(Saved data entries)

▽

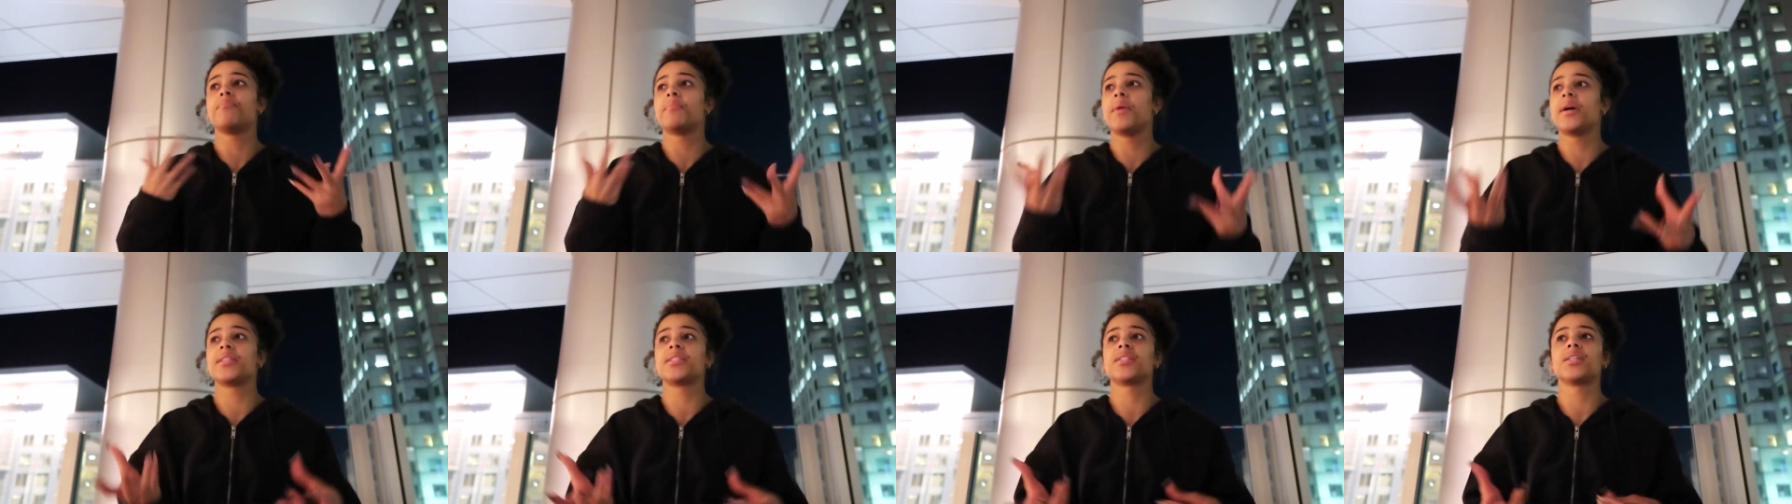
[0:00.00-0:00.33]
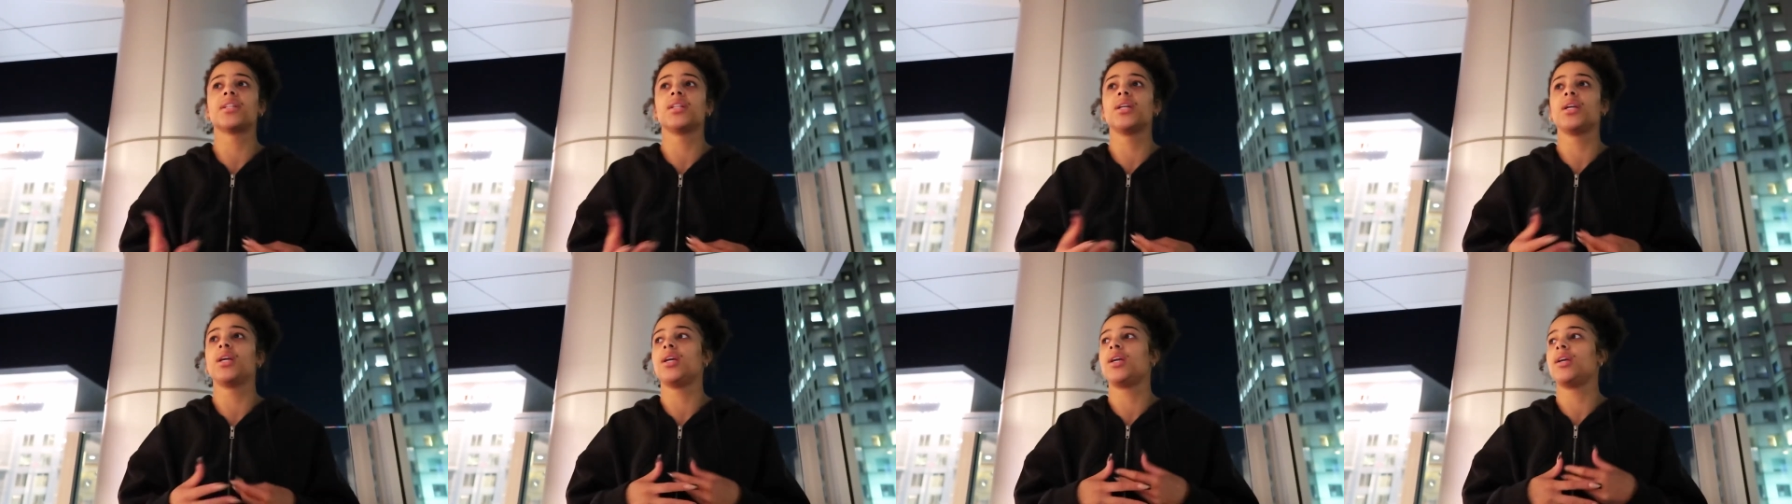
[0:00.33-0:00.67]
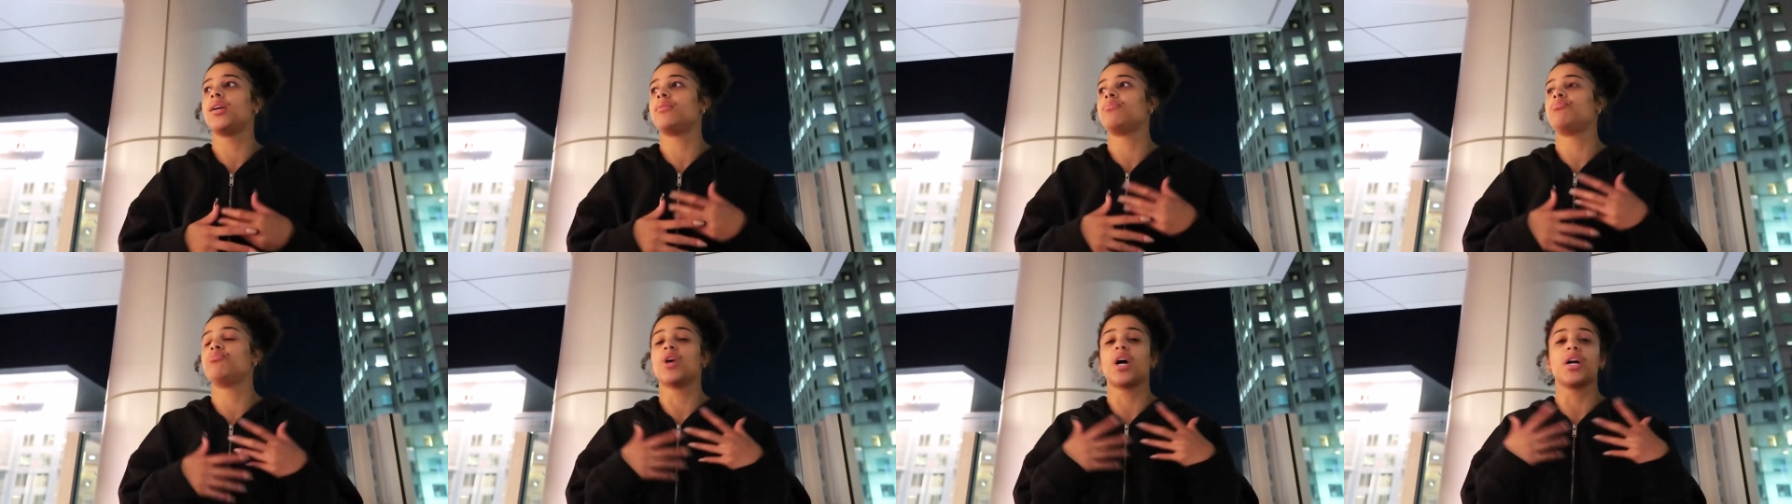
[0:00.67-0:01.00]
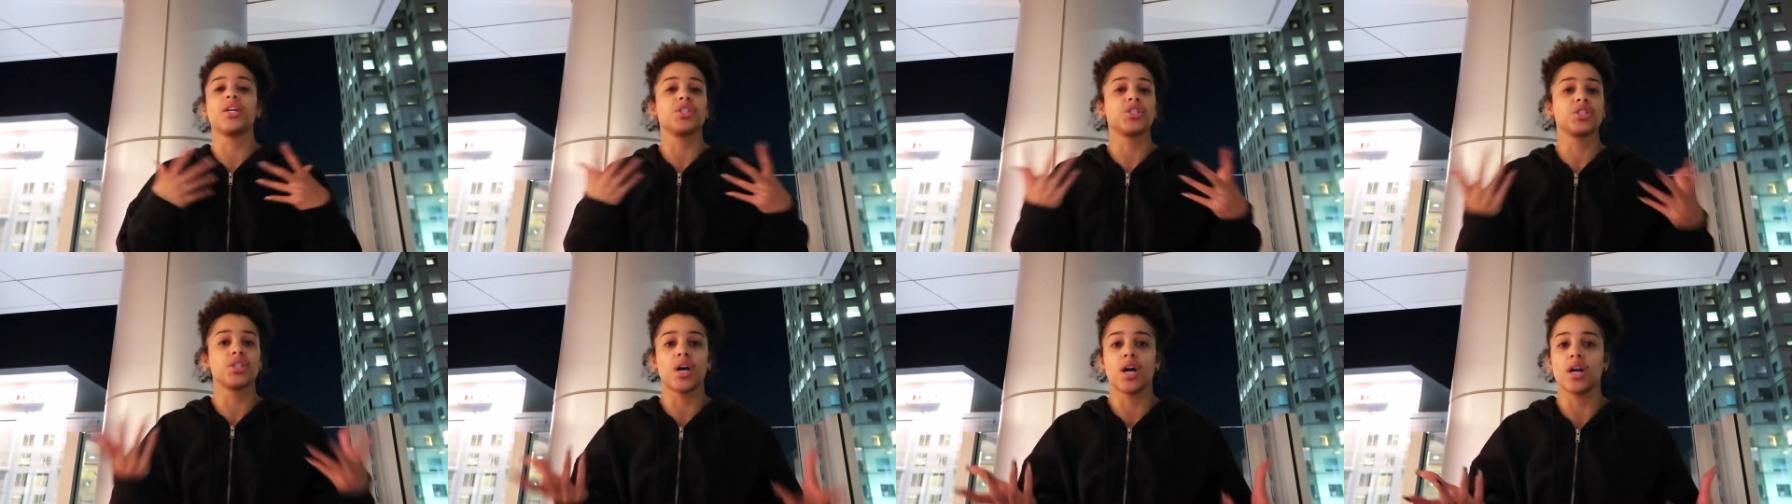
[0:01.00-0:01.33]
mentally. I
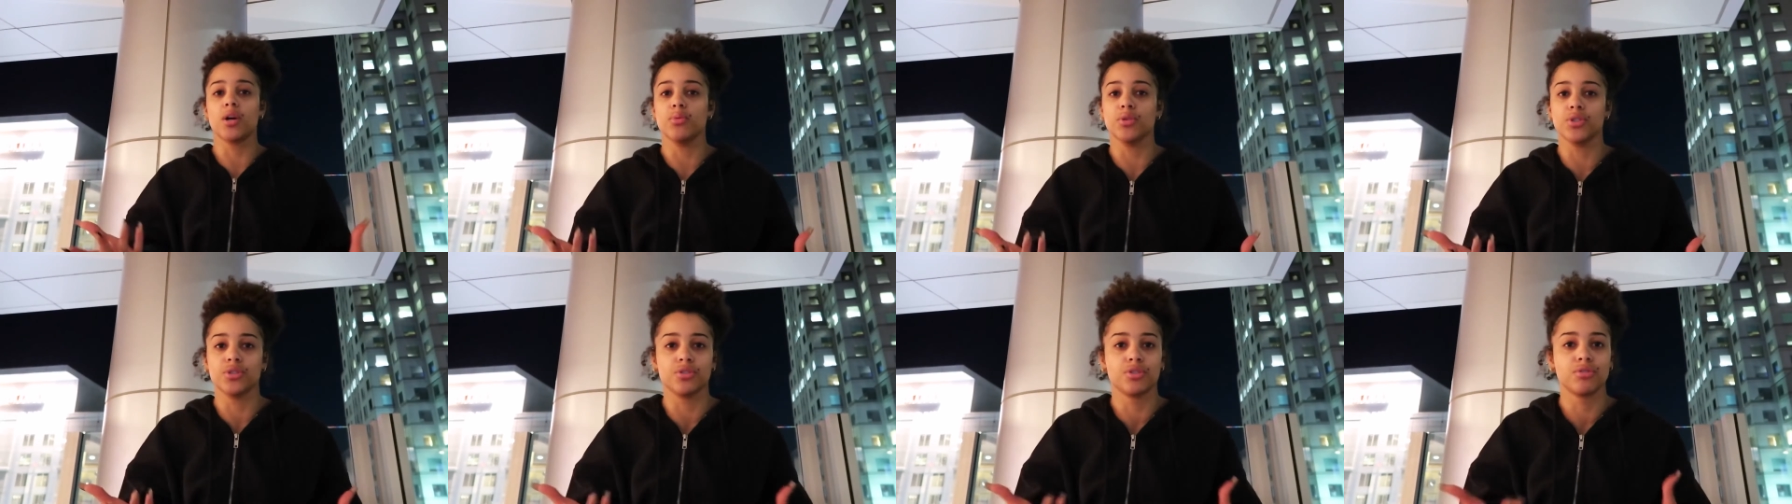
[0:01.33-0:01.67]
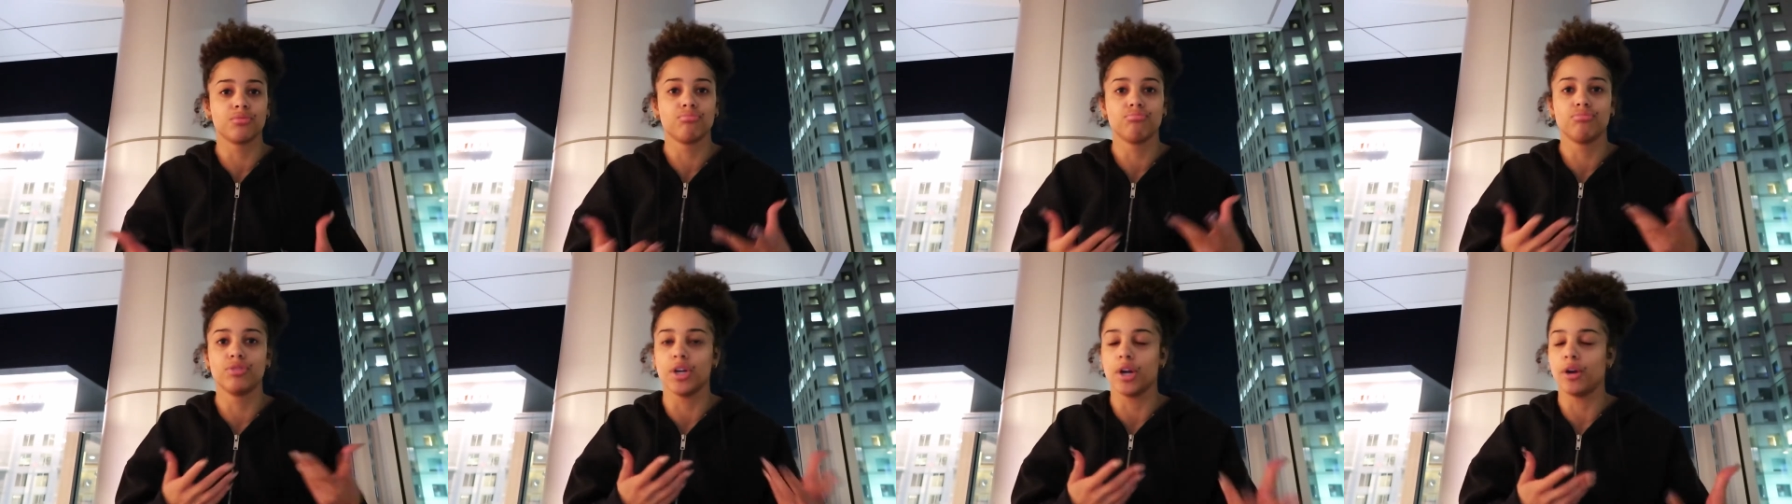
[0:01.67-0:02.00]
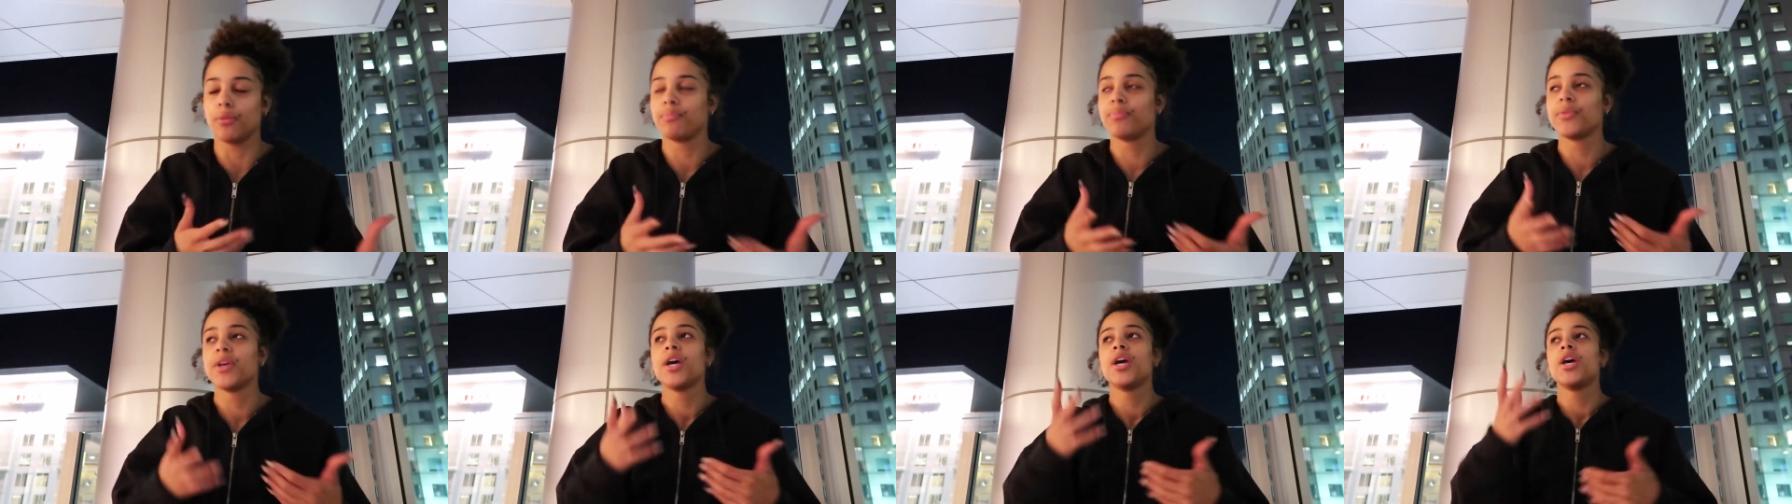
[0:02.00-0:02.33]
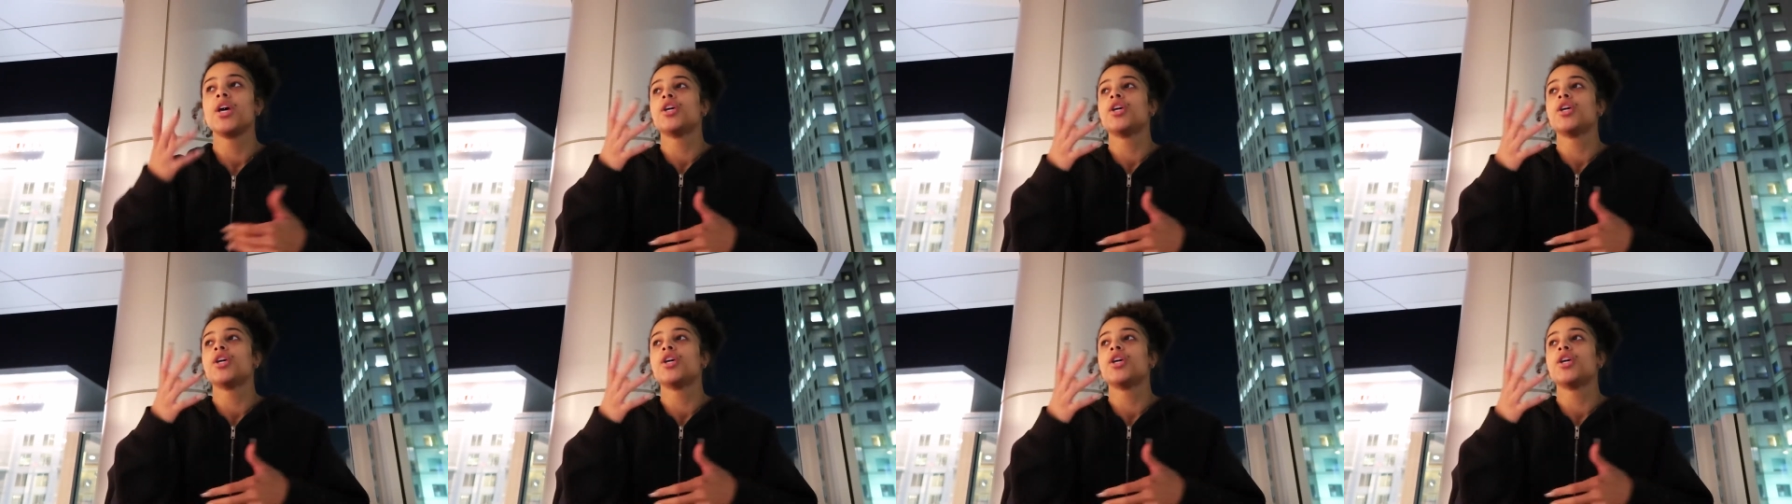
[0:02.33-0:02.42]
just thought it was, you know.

△

— EXERCISE DETAILS —
What is needed is an exact printout of all the entries, without the pictures.

— EXERCISE RESULT —
[0:00.00-0:00.33]
[0:00.33-0:00.67]
[0:00.67-0:01.00]
[0:01.00-0:01.33]
mentally. I
[0:01.33-0:01.67]
[0:01.67-0:02.00]
[0:02.00-0:02.33]
[0:02.33-0:02.42]
just thought it was, you know.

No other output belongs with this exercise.